Quilting

I don’t consider myself a quilter, but I’ve spent the better part of the last week doing just that. In an effort to help my SIL with her nonprofit quilt center, I volunteer some time one day a week doing whatever is needed at the center. Sometimes I vacuum and take out the garbage, sometimes I cut fabric and batting, sometimes I actually sew.

This past week there was a push to create some quilted holiday table runners to have as a fundraiser for the center. So, I created my first designed, pieced and quilted project. Three different red/green/white fabrics with a center red bird picture, minimal amount of meander stitching and a self binding using the backing material – not too shabby! (oh, sorry – no picture!)

The three hand-stitched quilt tops that the center has promised to machine quilt were also crying out to be finished as they are wanted for gift-giving soon. Somehow, using the Grace frame with free-arm capabilities has turned into my job. I got so frustrated with the sewing machines that were set up to use on the frame – all sorts of tension and skipping and breaking problems. We finally got the mid-arm machine fixed – and the first top was a breeze to do with the machine working well. Wound up doing a meander and what I considered to be a wind pattern (some of the material in the top had wind-looking marks on it). I actually did a little celebration dance when I finished the first good row! Not so outwardly jubilant when the whole thing came off the frame today, probably due to the fact that I had to go back and unstitch the first actual row I did that still had all the tension problems visible. But, my part is done on this first quilt and my SIL will take care of the binding.

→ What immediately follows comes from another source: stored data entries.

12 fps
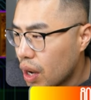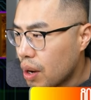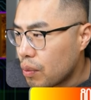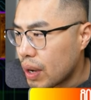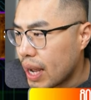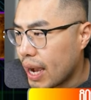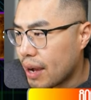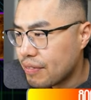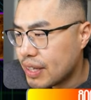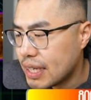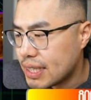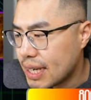We have
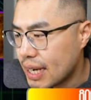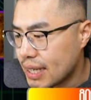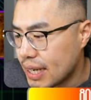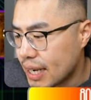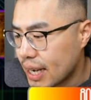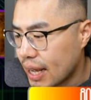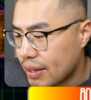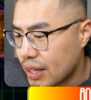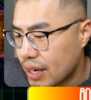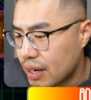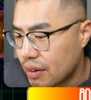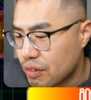the chain ying, and
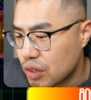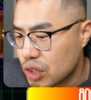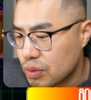then, of course,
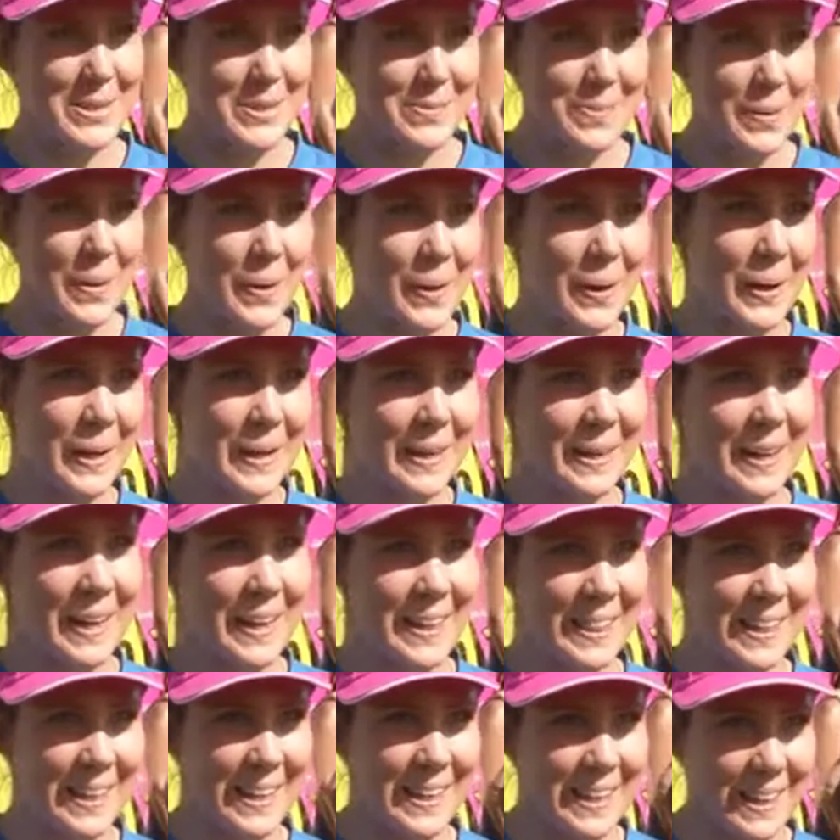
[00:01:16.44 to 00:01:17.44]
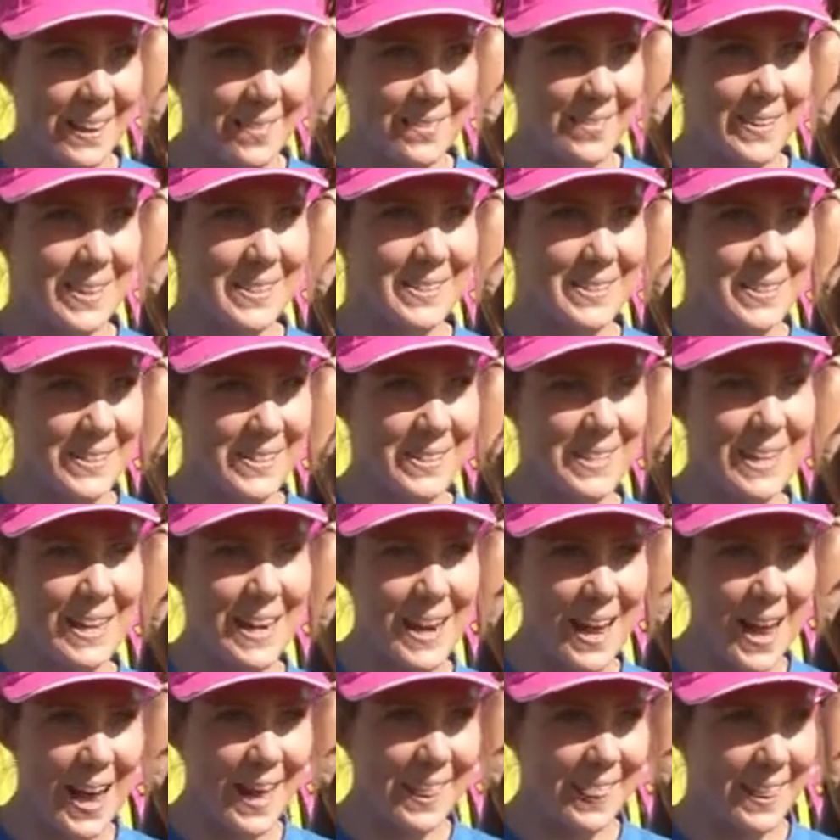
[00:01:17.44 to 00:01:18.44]
sport and I think everyone should get
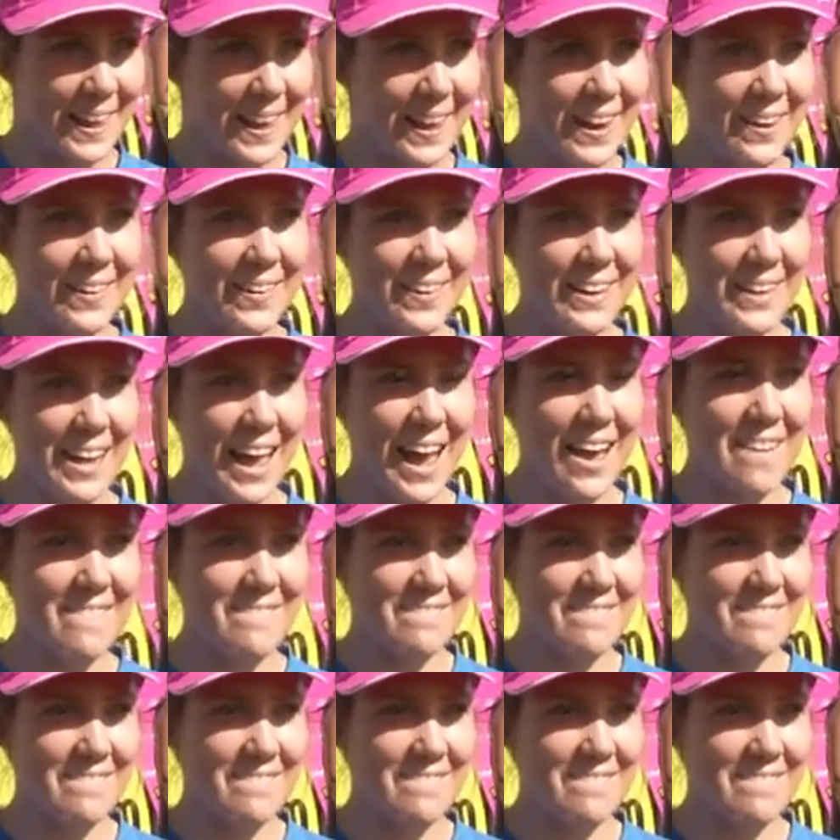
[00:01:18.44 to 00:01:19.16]
out there and have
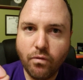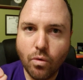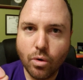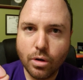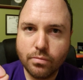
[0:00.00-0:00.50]

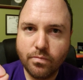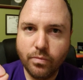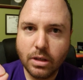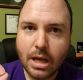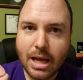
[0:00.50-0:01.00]

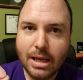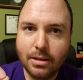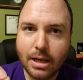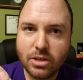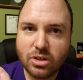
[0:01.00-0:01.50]

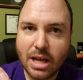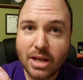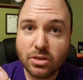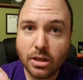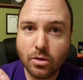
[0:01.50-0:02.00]
4K
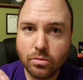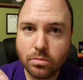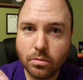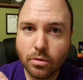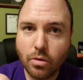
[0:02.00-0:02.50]
SDI signal,
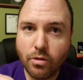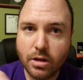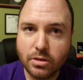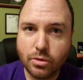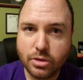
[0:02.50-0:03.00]

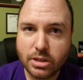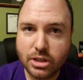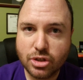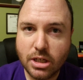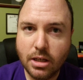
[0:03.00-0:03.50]
convert it into a
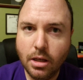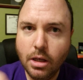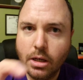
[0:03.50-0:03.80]
6G,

I think I’ve got one of the best parts of the whole quilting process – I get to play on top of someone else’s piecing without having the agony of designing it, putting it all together or finishing it at the end. Don’t get me wrong, there is still enough agony with the free-arm quilting as I don’t want to mess up someone else’s work. It’s just so fun and freewheeling “driving” the sewing machine over and around the quilt.

Hmmmmmm, I better start repeating to myself “I am not starting another fiber process, I am not starting another fiber process, I am not…..”

Think that will work?!?!?

Boundaries

Boundaries. Limits.

Among some recent research on creativity issues and exercises, the idea of placing boundaries and limits is suggested as one way to help move you into a creative vein. Limit your time, your material, your size of project, whatever. It is suggested that having everything too wide open can actually stifle creativity: where to start and what to do?!?!?

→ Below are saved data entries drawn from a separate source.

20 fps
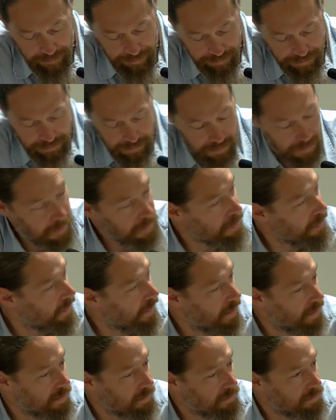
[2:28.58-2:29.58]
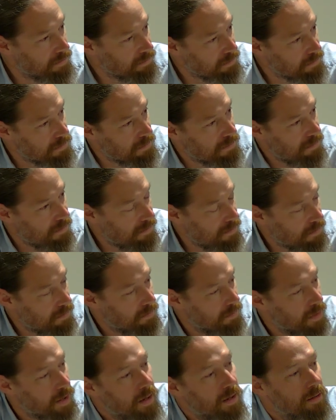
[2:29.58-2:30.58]
Wait a second. Let's make sure Ms.
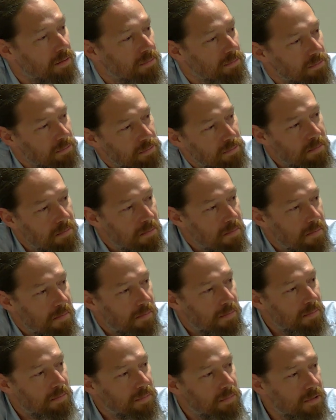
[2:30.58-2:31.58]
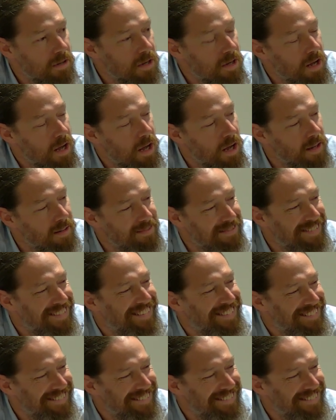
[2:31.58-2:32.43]
Crosby, do you have anything to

The problem I have with thinking in terms of boundaries and limits is that I usually associate a negative connotation to them. They bring to mind blocking and barriers, the extent to which something can be done – beyond which is usually a dire consequence. The barbed wire fence around the pasture which we were not supposed to cross for fear of the bull on the other side.

Roget’s New Millennium Thesaurus gives the following as synonyms to boundary: beginning; compass; fringe; frontier. I like these terms much better – so much more positive in nature.

Surely the beginning of something is the nearest ‘boundary’ and the farther and farthest limits can be considered the fringe and frontier to be reached.

If I think in terms of my creative process and the work that comes from it, and place a limit on it in some fashion – e.g. use only the color orange – that gives me a starting point, a beginning without really defining the end boundary. I can go beyond orange into the whole range of tints and values and shades and textures, etc. By limiting access to the rest my box of crayons, I can concentrate on shape and size and sizzle.

Having a boundary actually gives me a compass for my work. It defines my starting point and steers me in a direction that may or may not be similar to what I’ve done before. The end result is not a foregone conclusion; I may actually make it to that frontier or veer off to a fringe area.

The best part about having a boundary or limit, is the ‘going beyond’ the limits, the breaking out of the box that we all try to do that gives our work a distinctive look and feel. The thought that gives the spark to try something different, out of the ordinary, unplanned or unusual. Those ‘a ha!’ moments when it all comes together and feels right.

I usually wind up pushing limits when I find myself asking “what if…” in the middle of something, knowing full well that I’ll never be able to try all the possibilities I come up with. But the what ifs, the compass directions, often don’t come until I’ve already got something started.

I’ve been putzing around for several weeks now, not really getting anything accomplished in my artwork. Guess I better set some limits!